Según el Dr. Rudnick, la tenacidad de Clark está dando frutos.

"Colin pasó de estar postrado en la cama a participar en carreras de 5 km", cuenta Rudnick. "Su espíritu es extraordinario y su determinación innegable".

Hoy, entre su régimen de quimioterapia oral e intravenosa, Clark celebra su vida corriendo y participando en triatlones, eventos Ironman 70.3 y decenas de carreras de 5 y 10 km. También dedica tiempo a hablar con otras personas que enfrentan diagnósticos similares y a apoyar a su comunidad como puede.

"Mi padre literalmente se quitaría los zapatos y su camisa para dárselos a alguien que lo necesita", dice Nadja, la hija de Clark. “Lo he visto hacerlo innumerables veces a lo largo de mi vida.
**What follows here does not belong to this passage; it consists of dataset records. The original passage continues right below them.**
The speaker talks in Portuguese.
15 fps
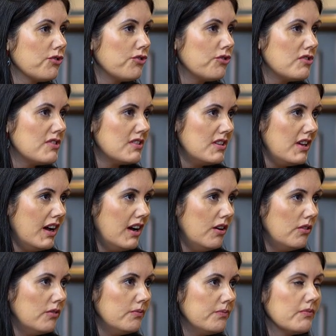
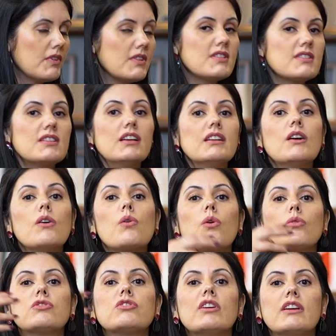judicial. Se não
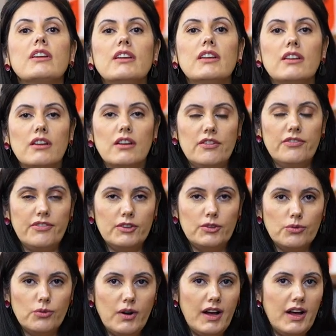conseguir
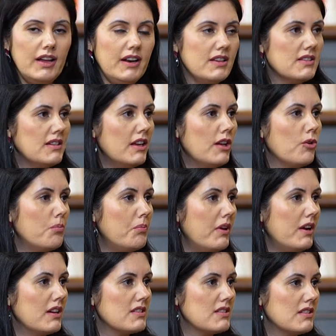efetuar essa
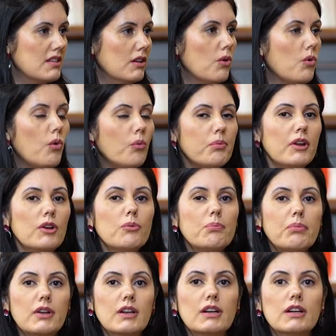recuperação, cumprir o
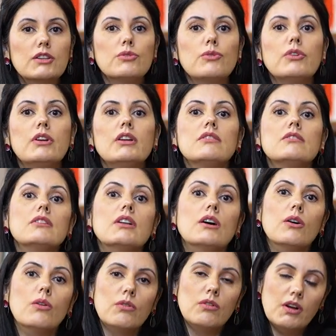plano,
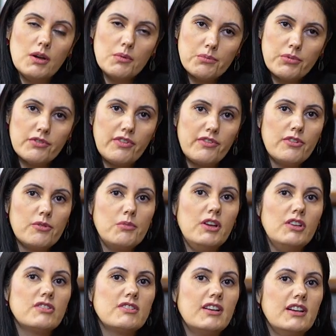então
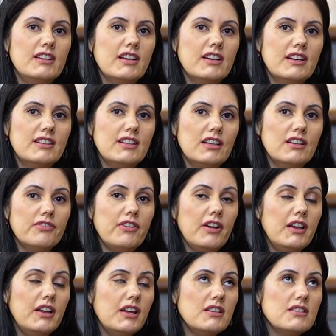provavelmente será decretada
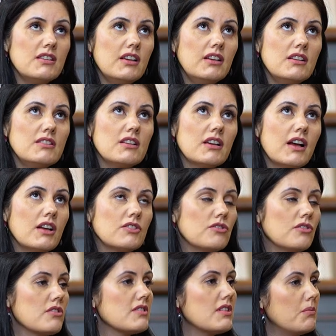falência e nesse
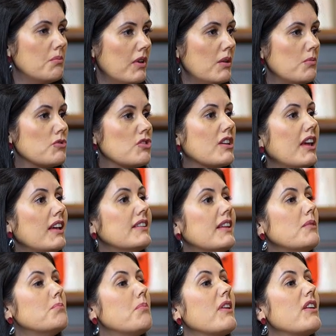caso nós sabemos que quem
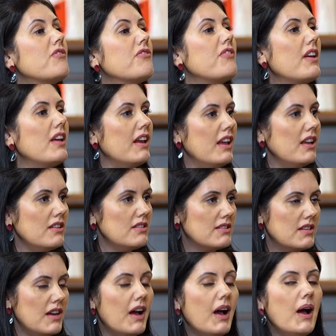tem preferência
Su diagnóstico simplemente ha ejemplificado las cualidades positivas, de apoyo y humildad que ha irradiado durante toda su vida”.

Y aunque Clark es el primero en admitir que han habido momentos difíciles a lo largo del año, dice que su diagnóstico también le ha traído muchos momentos de alegría, risa y diversión, y le ha permitido a su familia pasar tiempo juntos de formas nuevas y refrescantes.

“Hace un año, me dieron un diagnóstico devastador”, dice Clark. “Hoy, con mi familia, la comunidad y el equipo de Cedars-Sinai a mi lado, he vuelto a hacer ejercicio y estoy muy agradecido de estar vivo”.